While we struggle to reduce congestion and create safer conditions on highways, efforts also are under way to find a more effective vehicle than the gas tax to pay for highway maintenance and construction. Once a viable source of highway funds, the gas tax has faltered in recent years due to a combination of rising fuel economy in our vehicles, flagging resolve in our political leaders and inflation.

Now, after a one-year pilot conducted in the Portland area with more than 280 volunteers, the Oregon Department of Transportation may have hit on a solution to this problem, and again technology is involved.

ODOT reports that a mileage fee could feasibly replace the gas tax as the principal revenue source for road funding, based on the findings of the test. The experimental program found that all of the major areas of concern could be properly addressed, including the requirement that the program be as seamless as possible for consumers. At the conclusion of the pilot, some 91 percent of the participants said they would agree to continue paying the mileage fee in lieu of the gas tax if the program were implemented statewide.

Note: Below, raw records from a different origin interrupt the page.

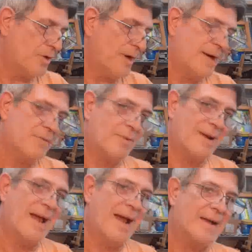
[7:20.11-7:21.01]
how to
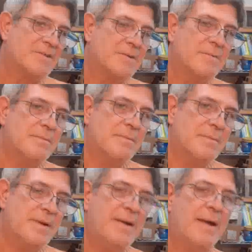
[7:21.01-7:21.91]
relax.
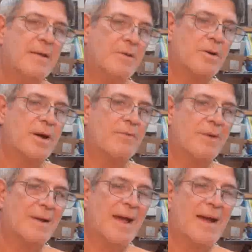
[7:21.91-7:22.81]
You need to learn how to
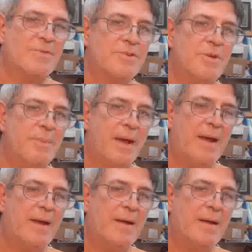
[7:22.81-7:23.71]
relax when you
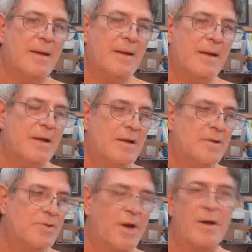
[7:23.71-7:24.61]
paint.
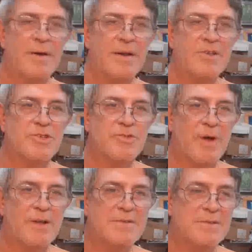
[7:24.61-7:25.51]
Try not to get
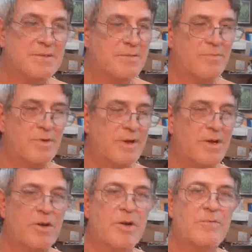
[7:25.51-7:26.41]
stressed. It's really a
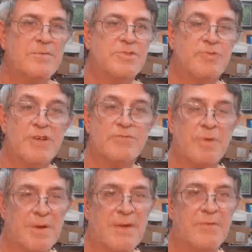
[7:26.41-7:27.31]
good stress
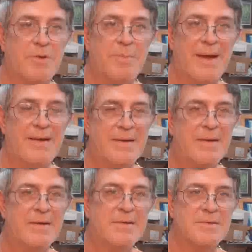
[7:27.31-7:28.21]
reliever,
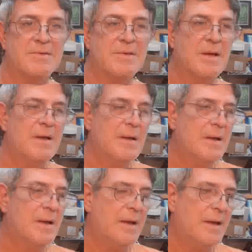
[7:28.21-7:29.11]
painting is.
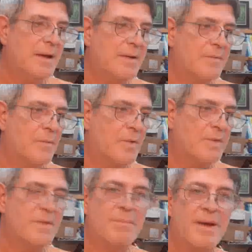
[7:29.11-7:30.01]
And one
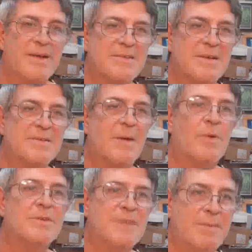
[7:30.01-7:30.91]
of the biggest things I
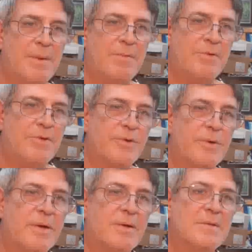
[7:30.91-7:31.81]
want to see people
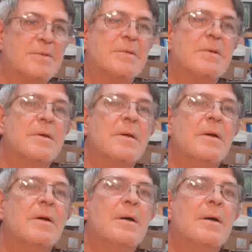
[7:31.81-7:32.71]
do is
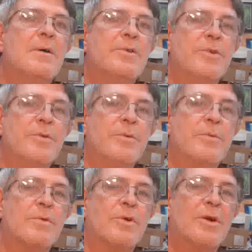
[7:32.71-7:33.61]
to
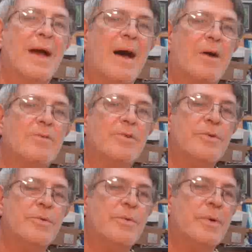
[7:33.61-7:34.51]
learn how
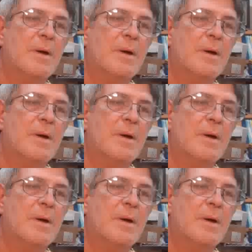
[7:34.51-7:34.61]
to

ODOT’s pilot program showed that the mileage fee could be paid at the pump, with minimal difference in process or administration for motorists, compared to how they pay the gas tax. Like the gas tax, collection of the mileage fee can be embedded within routine commercial transactions. By including the mileage fee in the fuel bill, cash or credit payments are accommodated, just like the gas tax.

The program also found that congestion pricing could be implemented (where different pricing zones are applied, based on congested areas and rush hours) and, at the same time, privacy can be protected because specific travel data is not stored or transmitted. ODOT conceded that many of the prototype components used in the pilot program did not, by definition, meet the standards of commercial products, but the next stage of technology development should take the technology to commercial viability.

Is a mileage fee the answer for the highway funding conundrum? Only time will tell, but I tip my hat to Oregon’s Road User Fee Task Force for giving it a test drive.